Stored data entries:
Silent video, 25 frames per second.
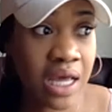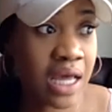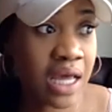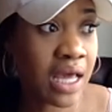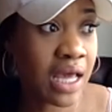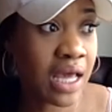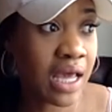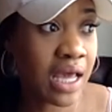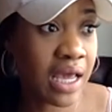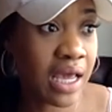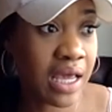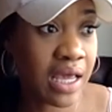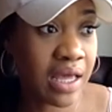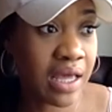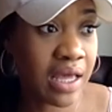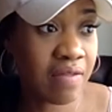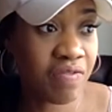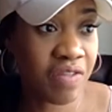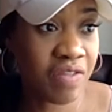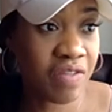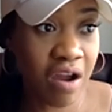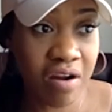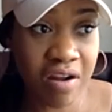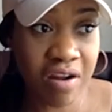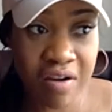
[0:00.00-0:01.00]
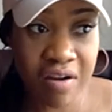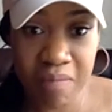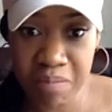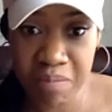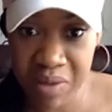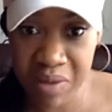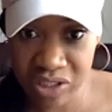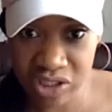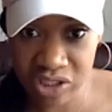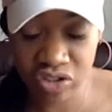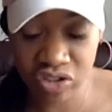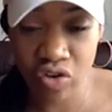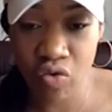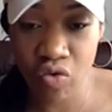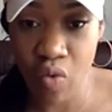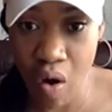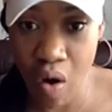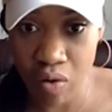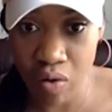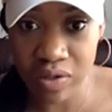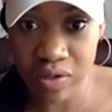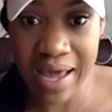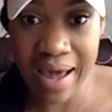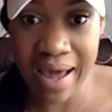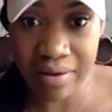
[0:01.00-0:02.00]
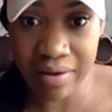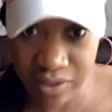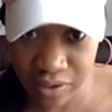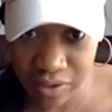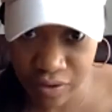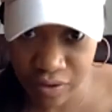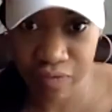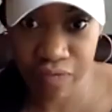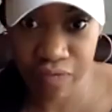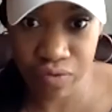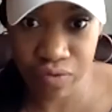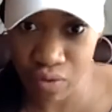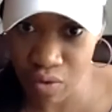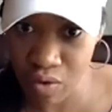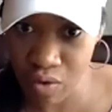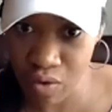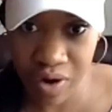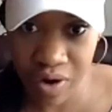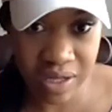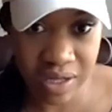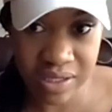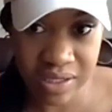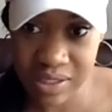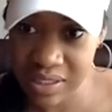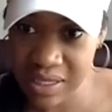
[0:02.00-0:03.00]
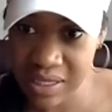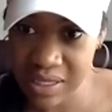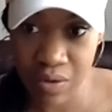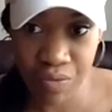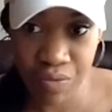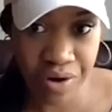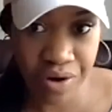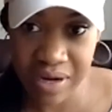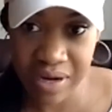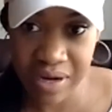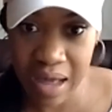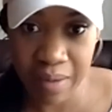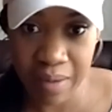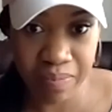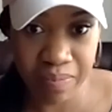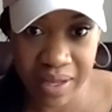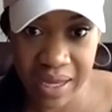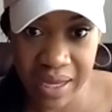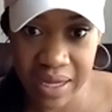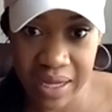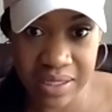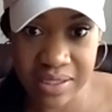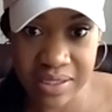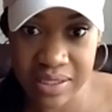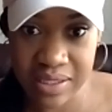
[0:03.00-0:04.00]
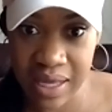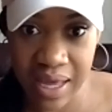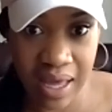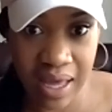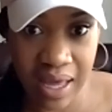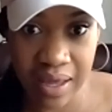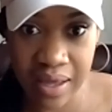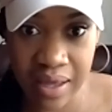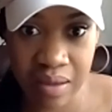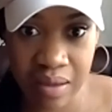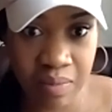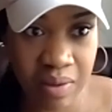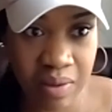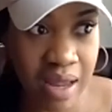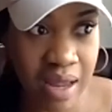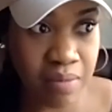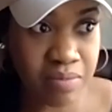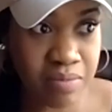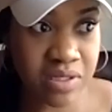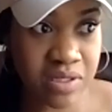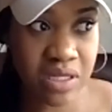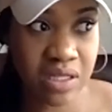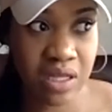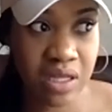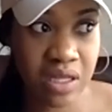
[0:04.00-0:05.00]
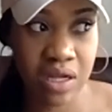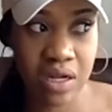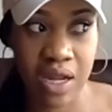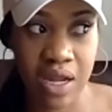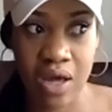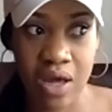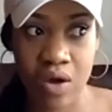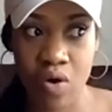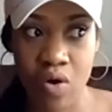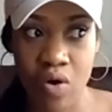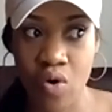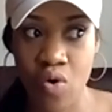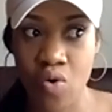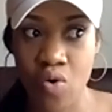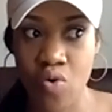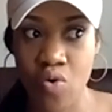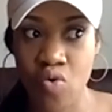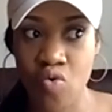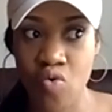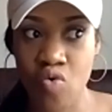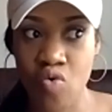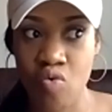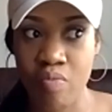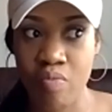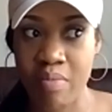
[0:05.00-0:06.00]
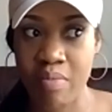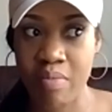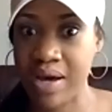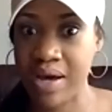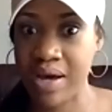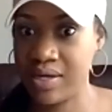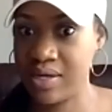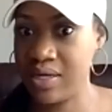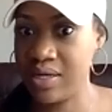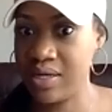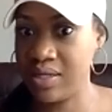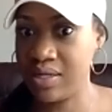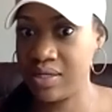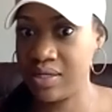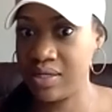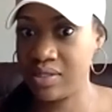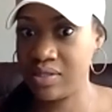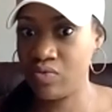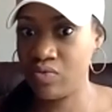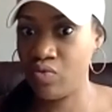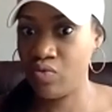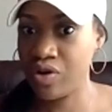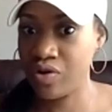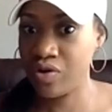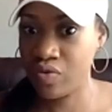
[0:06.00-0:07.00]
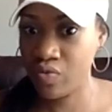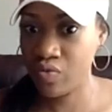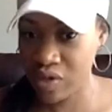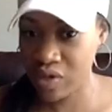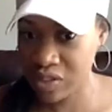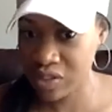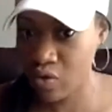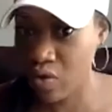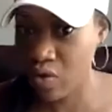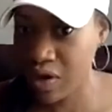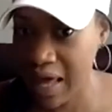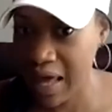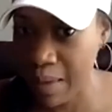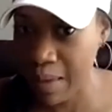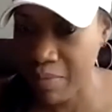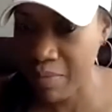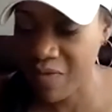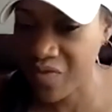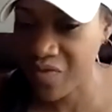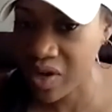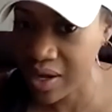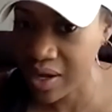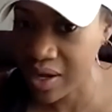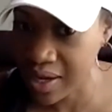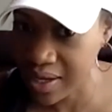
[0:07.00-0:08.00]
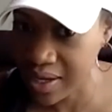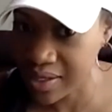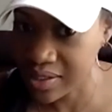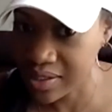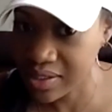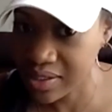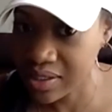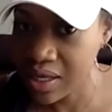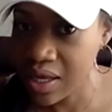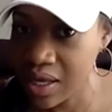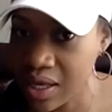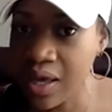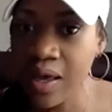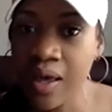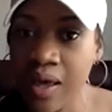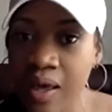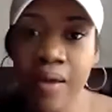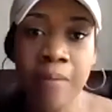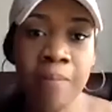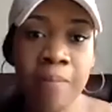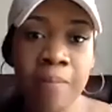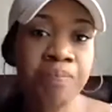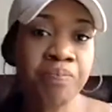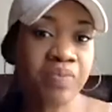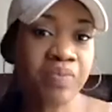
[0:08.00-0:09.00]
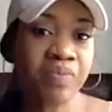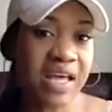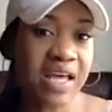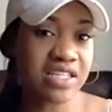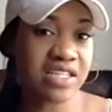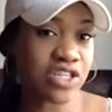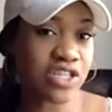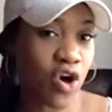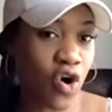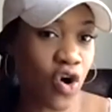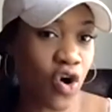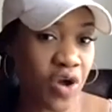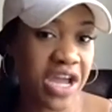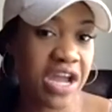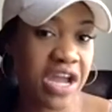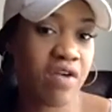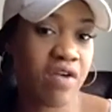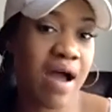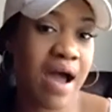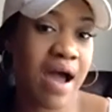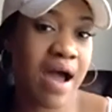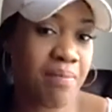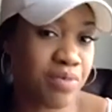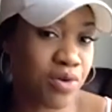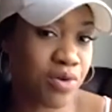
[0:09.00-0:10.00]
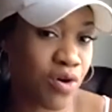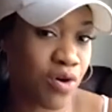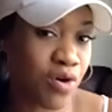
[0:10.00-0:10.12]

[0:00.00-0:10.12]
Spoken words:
and their commissioner walked out to the floor and said, "We're not playing this game." And I'm sitting here like, "Oh my goodness, what's going to happen for us?" And so here I am.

Exercise details:
Word for word, output the lines from the line bearing "[0:05.00-0:06.00]" through the end of the records above, and only those, without the pictures.

Written solution:
[0:05.00-0:06.00]
[0:06.00-0:07.00]
[0:07.00-0:08.00]
[0:08.00-0:09.00]
[0:09.00-0:10.00]
[0:10.00-0:10.12]

[0:00.00-0:10.12]
Spoken words:
and their commissioner walked out to the floor and said, "We're not playing this game." And I'm sitting here like, "Oh my goodness, what's going to happen for us?" And so here I am.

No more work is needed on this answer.